CHANGES TO SPOUSAL MAINTENANCE IN ARIZONA

Owens & Perkins

On April 5, 2018, the Arizona Legislature changed the spousal maintenance statute to make it easier for some spouses to qualify for spousal maintenance when divorcing.

A.R.S. § 25-319 is the statute in Arizona that addresses when a spouse qualifies for spousal maintenance and, if so, the amount and duration of the support to be awarded. Currently, and for the last twenty (20) years, a spouse requesting spousal maintenance must show that at least one of the four “threshold” factors below applies to them in order to qualify for spousal support.

1. Lacks sufficient property, including property apportioned to the spouse, to provide for that spouse's reasonable needs.

2. Is unable to be self-sufficient through appropriate employment or is the custodian of a child whose age or condition is such that the custodian should not be required to seek employment outside the home or lacks earning ability in the labor market adequate to be self-sufficient.

3. Contributed to the educational opportunities of the other spouse.

4. Had a marriage of long duration and is of an age that may preclude the possibility of gaining employment adequate to be self-sufficient.

Arizona’s new law modified and expanded the third factor and added a new fifth factor (in bold below), so that the threshold factors under the revised statute will be as follows:

1. Lacks sufficient property, including property apportioned to the spouse, to provide for that spouse's reasonable needs.

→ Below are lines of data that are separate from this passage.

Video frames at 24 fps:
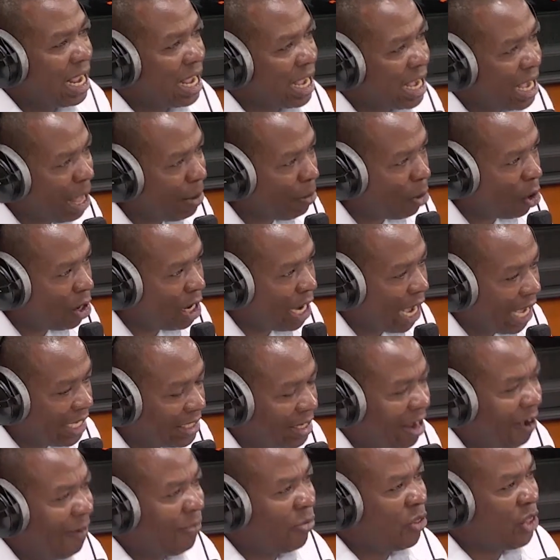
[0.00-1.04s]
Come on, guys.
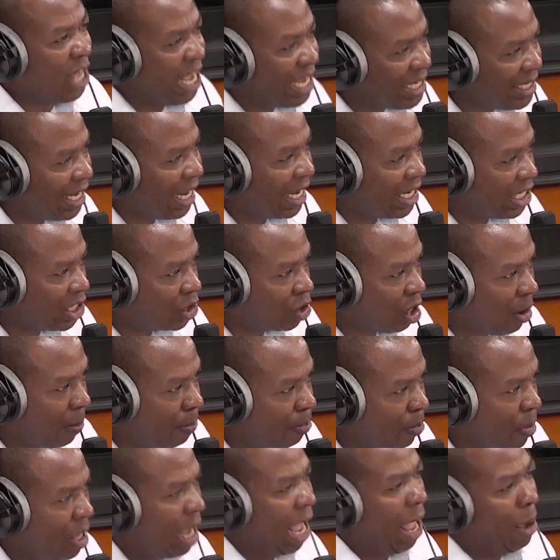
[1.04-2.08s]
This airstrip,
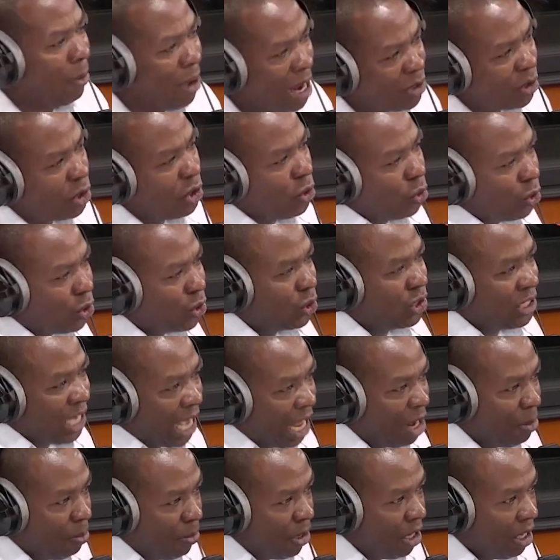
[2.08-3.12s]
I want you to
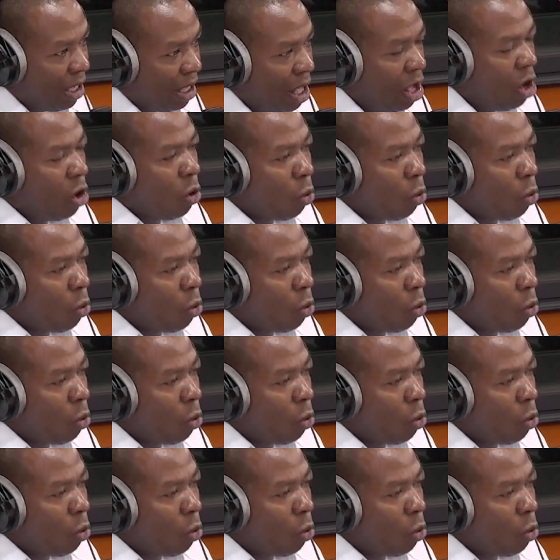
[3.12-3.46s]
tell me,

2. Is unable to be self‑sufficient through appropriate employment or is the custodian of a child whose age or condition is such that the custodian should not be required to seek employment outside the home or lacks earning ability in the labor market adequate to be self‑sufficient.

3. Has made a significant financial or other contribution to the education, training, vocational skills, career or earning ability of the other spouse.

4. Had a marriage of long duration and is of an age that may preclude the possibility of gaining employment adequate to be self‑sufficient.

5. Has significantly reduced that spouse's income or career opportunities for the benefit of the other spouse.

This expansion of the qualifying threshold factors by the state legislature is especially interesting given that the recent trend in Arizona courts has been to narrow the eligibility for spousal maintenance awards and to make these awards, when given, smaller in both amount and duration. By expanding the threshold factors so that potentially more spouses may be eligible to qualify for spousal maintenance, the state legislature appears to be giving the courts a clear message that they want to see this recent trend against spousal maintenance awards reversed. Will the courts actually reverse course? Only time will tell. For now, you should note once this statute goes into effect (possibly as early as the first week of July), more people than ever will be qualified for and eligible to receive an award of spousal maintenance in Arizona.